What you need to do
From the line with "[0:00.00-0:00.90]" to the line with "[0:10.80-0:11.70]", output every line below exactly, both ends included. Skip the pictures.

Extracted information
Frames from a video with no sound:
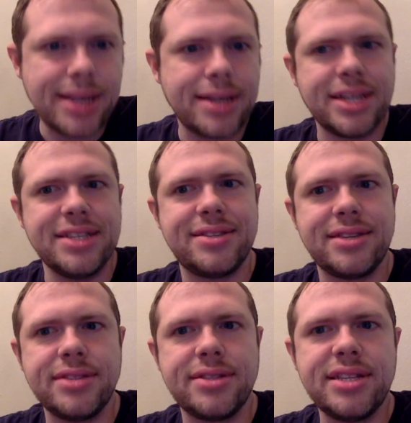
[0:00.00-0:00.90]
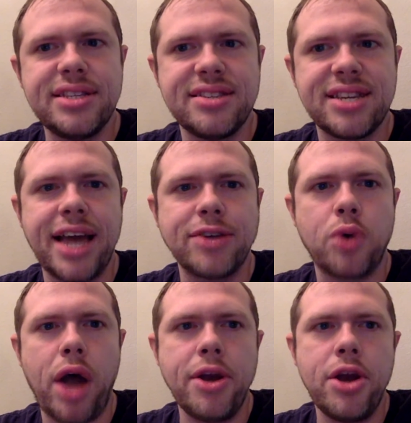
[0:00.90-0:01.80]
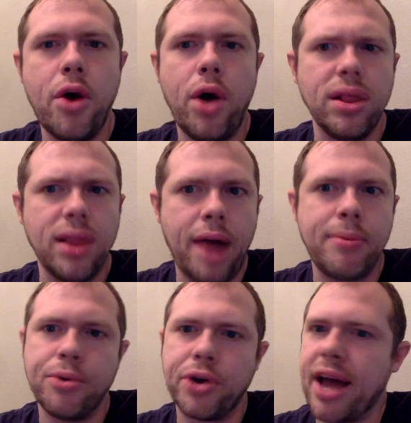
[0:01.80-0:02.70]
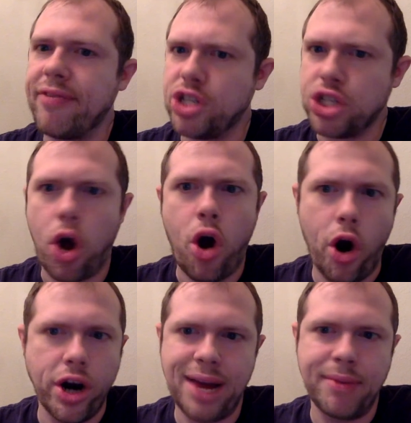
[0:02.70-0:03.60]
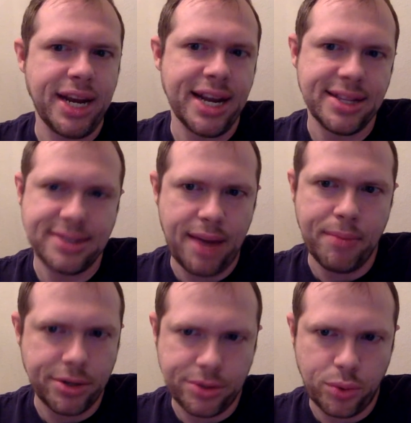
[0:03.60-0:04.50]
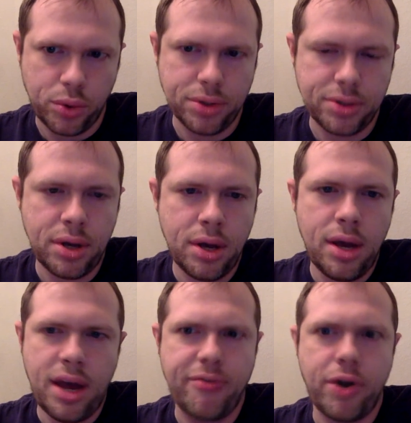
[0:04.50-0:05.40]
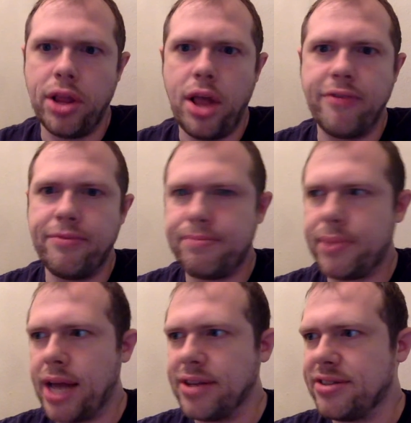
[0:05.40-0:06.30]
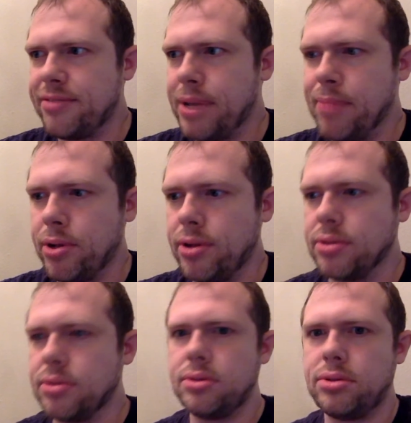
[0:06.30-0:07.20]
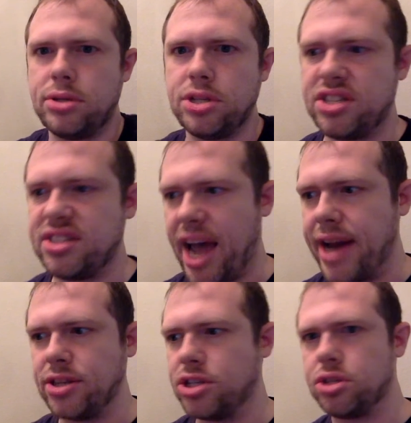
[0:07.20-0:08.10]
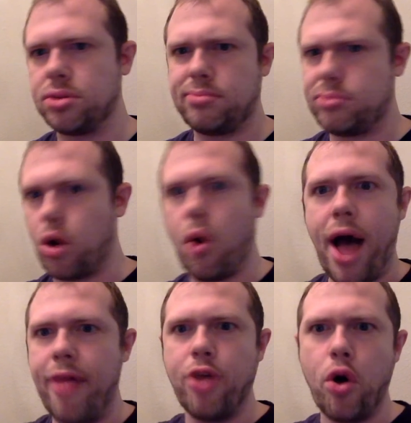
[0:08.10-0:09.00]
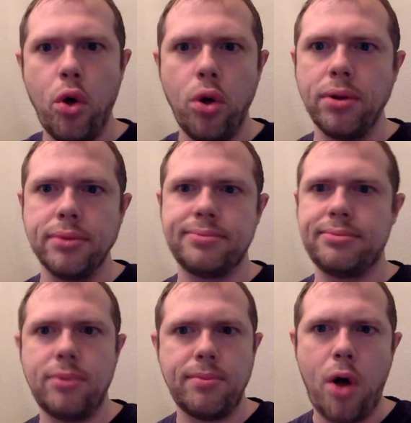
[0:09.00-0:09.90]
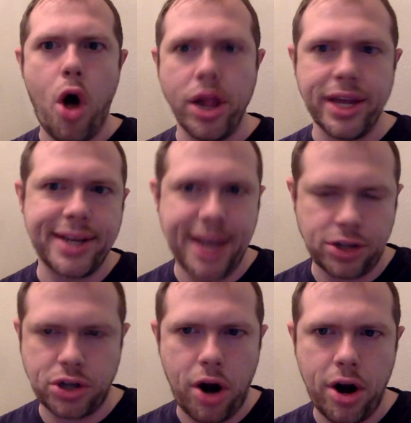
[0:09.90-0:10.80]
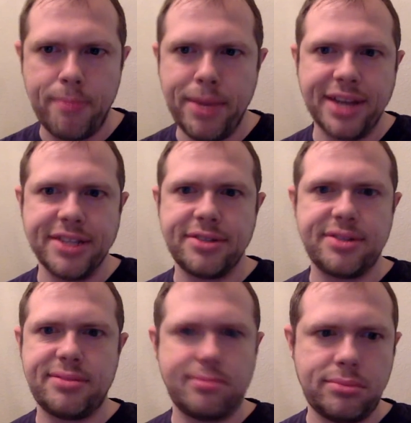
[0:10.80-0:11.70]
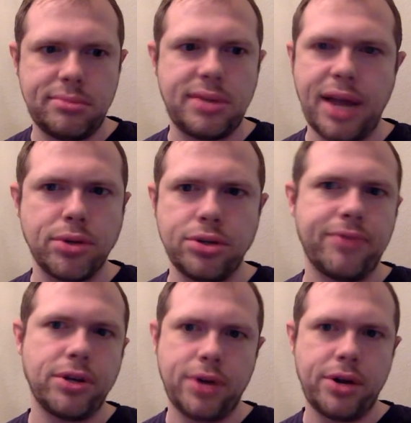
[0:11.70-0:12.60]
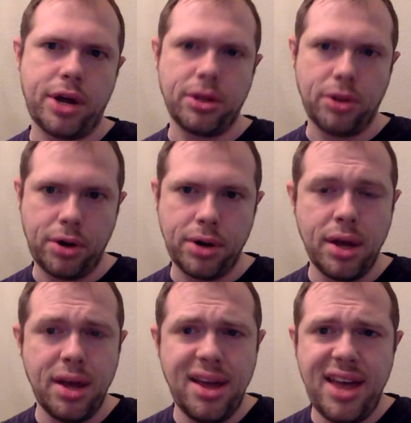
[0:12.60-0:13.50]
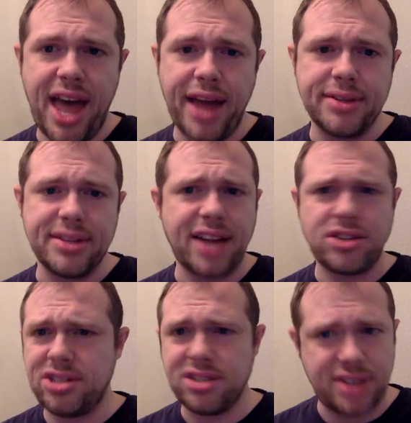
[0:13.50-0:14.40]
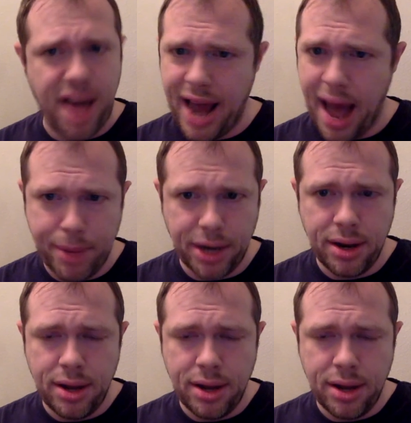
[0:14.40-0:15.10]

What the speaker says: Because this is a case where I know a lot of people are going to have just a hard time getting into this game because of the rules. I've read online cases of people just deciding to just throw out the whole all-in Kickstarter because they were too frustrated trying to learn. And that should just not happen.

Your response
[0:00.00-0:00.90]
[0:00.90-0:01.80]
[0:01.80-0:02.70]
[0:02.70-0:03.60]
[0:03.60-0:04.50]
[0:04.50-0:05.40]
[0:05.40-0:06.30]
[0:06.30-0:07.20]
[0:07.20-0:08.10]
[0:08.10-0:09.00]
[0:09.00-0:09.90]
[0:09.90-0:10.80]
[0:10.80-0:11.70]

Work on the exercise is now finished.